The poor performance of National Pension System, or NPS led the Pension Fund Regulatory and Development Authority (PFRDA) to change the incentive structure for the distributors from a fixed sum to a percentage of the investment amount. So far the points of presence or the distributors used to get a flat Rs 20 as initial subscription charge and Rs 20 for any subsequent investment.
PFRDA’s measure is poised to serve two purpose- bringing about a more equitable incentive structure and incentivizing the distributors to push NPS.
The regulator proposed to lay down criteria for pension fund managers and grant licences to anyone who qualifies. The NPS has seven fund managers overseeing assets of Rs 10000 crore.
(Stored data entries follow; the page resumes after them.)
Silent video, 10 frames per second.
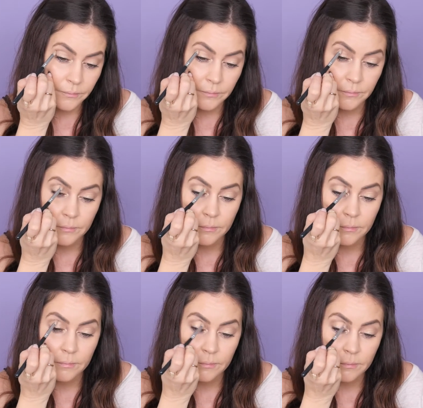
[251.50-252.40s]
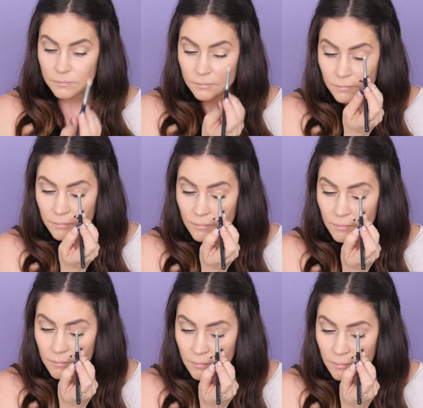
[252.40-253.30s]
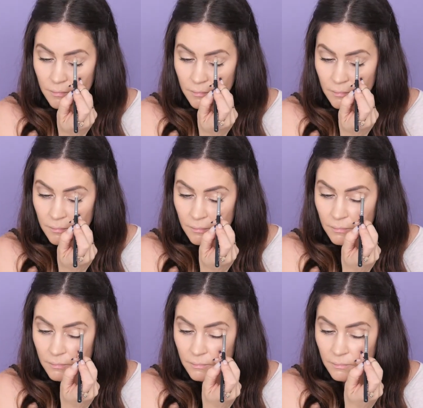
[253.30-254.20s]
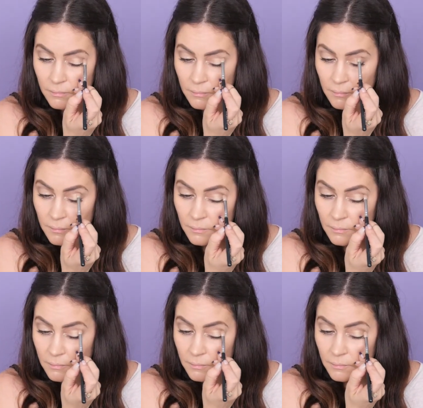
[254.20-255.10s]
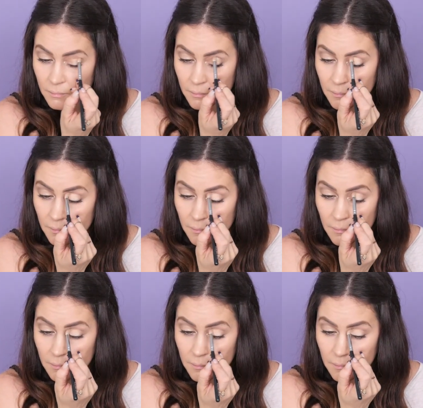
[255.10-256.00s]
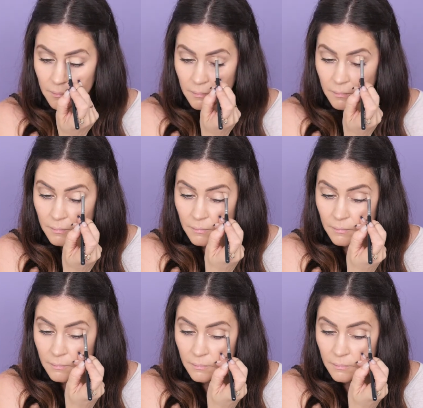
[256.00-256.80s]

(silence)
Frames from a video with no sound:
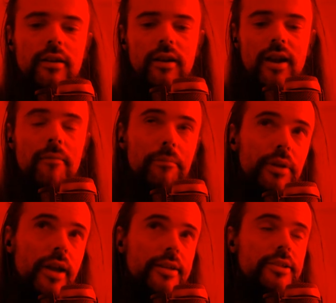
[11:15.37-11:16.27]

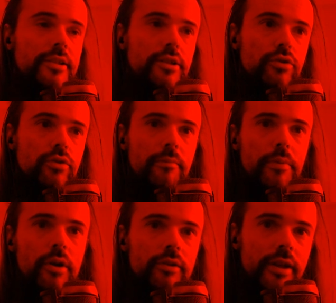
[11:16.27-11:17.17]
complexity to the
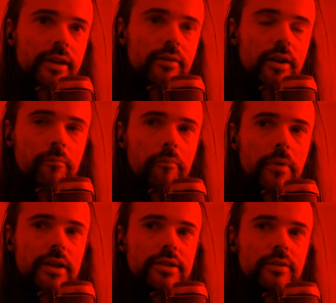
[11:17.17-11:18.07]
build and
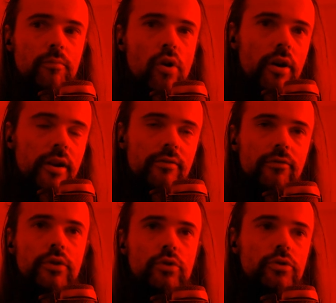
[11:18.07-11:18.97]
makes it more
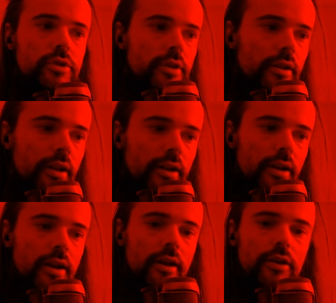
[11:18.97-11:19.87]
confusing, like
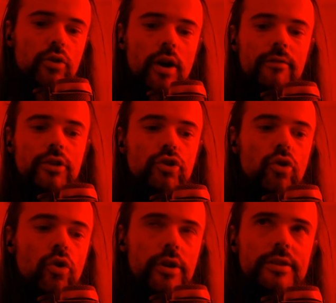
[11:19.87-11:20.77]
you have a
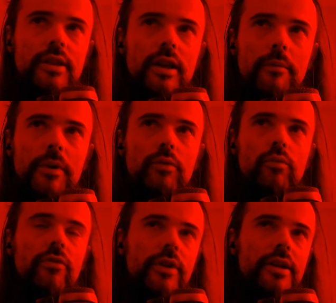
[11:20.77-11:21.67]
choice. But
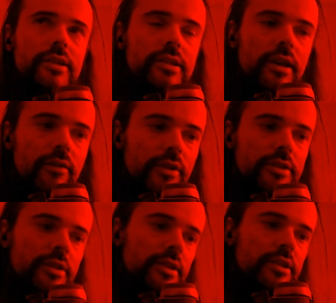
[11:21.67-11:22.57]
with this
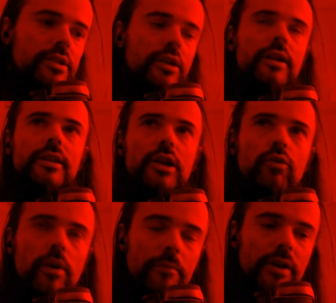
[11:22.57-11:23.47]
is a solid
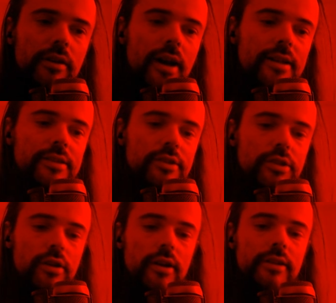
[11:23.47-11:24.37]
equipment, guys,
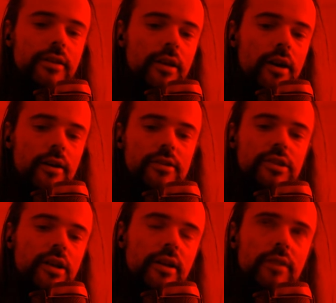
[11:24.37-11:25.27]
solid gear,
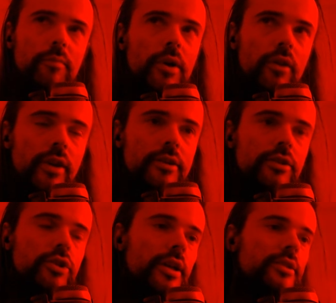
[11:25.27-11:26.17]
solid build, and
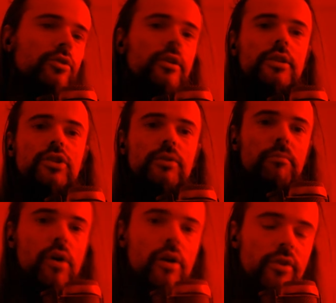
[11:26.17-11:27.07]
you just don't need to
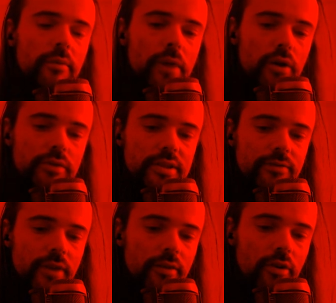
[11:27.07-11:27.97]
bother about
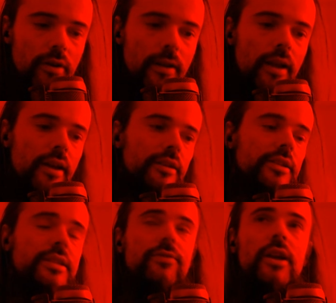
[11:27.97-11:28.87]
Disfavor.
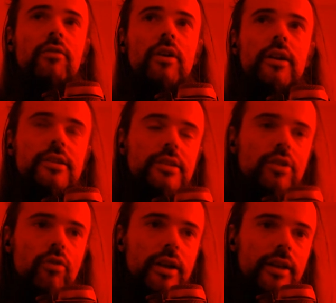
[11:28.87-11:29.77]
Disfavor is a
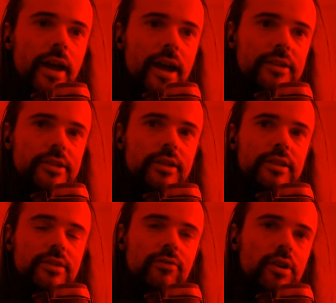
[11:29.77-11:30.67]
great axe,
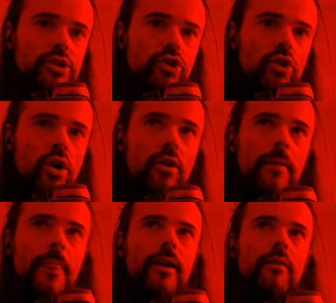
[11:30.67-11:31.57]
it's very
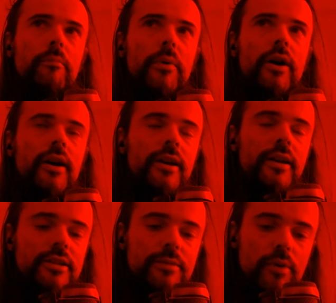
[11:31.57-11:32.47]
strong,
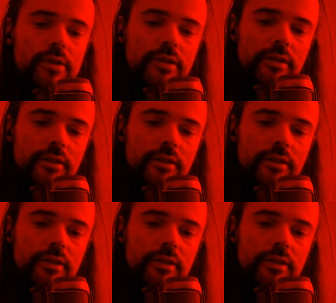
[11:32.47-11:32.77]
and it's mostly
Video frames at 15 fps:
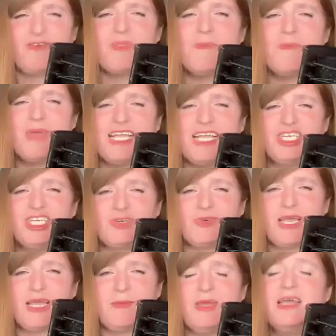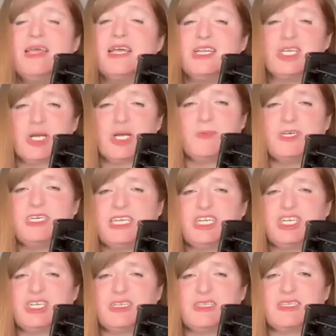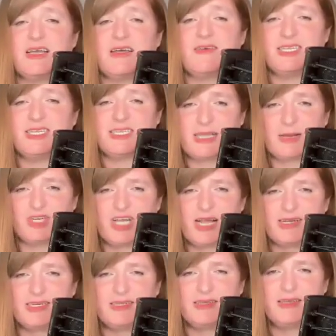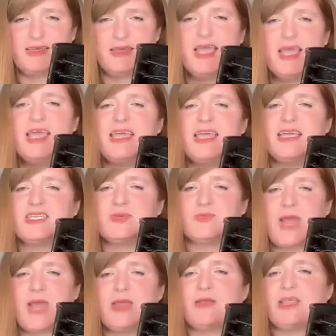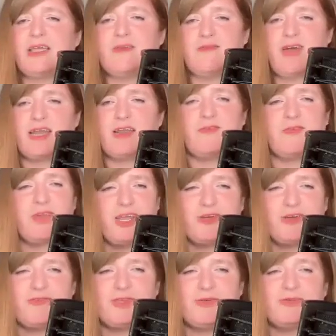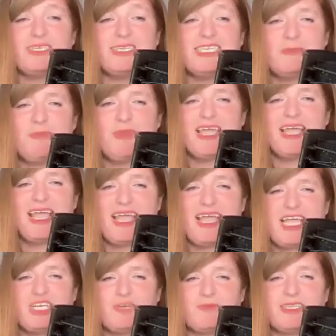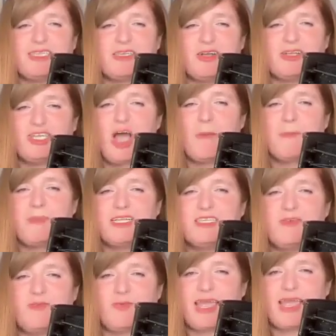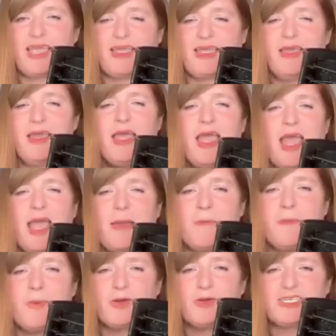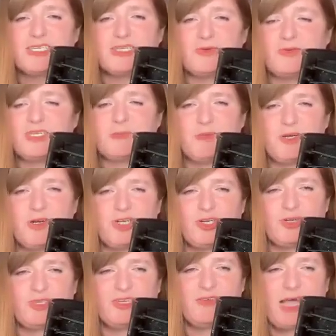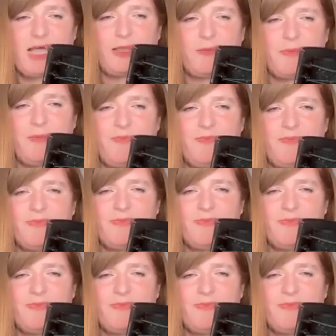from the mainstream interpretations of this subject. He is regularly invited for interviews and speaking engagements on topics of Reiki and personal spiritual development.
Measures as per Bajpai Recommendation
The pension regulator on the basis of the recommendation of the G.N. Bajpai committee constituted by PFRDA to review NPS, fixed the incentive at 0.25% of the subscription amount. The committee had suggested 0.50% of the investment, subject to a minimum of Rs 20 and maximum of Rs 50000.
As per PFRDA’s measures announceds, a distributor will get a flat Rs 100 on initial subscription and 0.25% of the initial subscription amount. Every year on subsequent investments, the point of presence will be entitled to 0.25% of that amount. The minimum that a point of presence can charge is Rs 20 and the maximum Rs 25000.
Bajpai committee had observed that the earlier structure of the pension system was amounting to the poor subsidizing the rich—a person investing Rs 6000 and a person investing Rs 1 lakh were both paying Rs 20. Also the fixed sum was acting as a deterrent to sell NPS amid better commissions-yielding products such as insurance policies.
National Pension System
NPS was primarily targeted at the unorganized sector, which does not have any form of social security. However, so far only about 1 million people out of a workforce of about 400 million in the unorganized sector have joined NPS.
Floated for civil servants in 2004, the NPS was opened to all citizens in May 2009 to provide a pension option to 360 million informal sector workers bereft of any old-age income security.
What Finance Ministry has to say
In order to raise the subscriber base of the New Pension Scheme (NPS), the Finance Ministry is currently targeting the employees of the various members of industry bodies such as the Confederation of Indian Industry (CII), the Federation of Indian Chambers of Commerce and Industry (FICCI), and the Associated Chambers of Commerce and Industry. The Ministry wrote letters to industry chambers, asking them to persuade their members to subscribe to the NPS.
The government also favoured lower fee for NPS. It proposed to slash the account maintenance fee by Rs 180 to make it more attractive to workers in the informal sector.
The finance ministry opposed a proposal for a 500-fold increase in the fee charged by fund managers of the New Pension Scheme. The Ministry’s representative on the board of interim pension regulator PFRDA opposed the proposal to increase the fund management fees up to 0.5% from the current 0.0009%.
The ministry also rejected PFRDA’s suggestion to relax the norms for appointment of fund managers handling the NPS, a retirement savings scheme launched initially for government employees.
The whole idea of the NPS is that large sections of the unorganised sector should avail the benefits. According to the Ministry, the increase of fee will act as deterrent.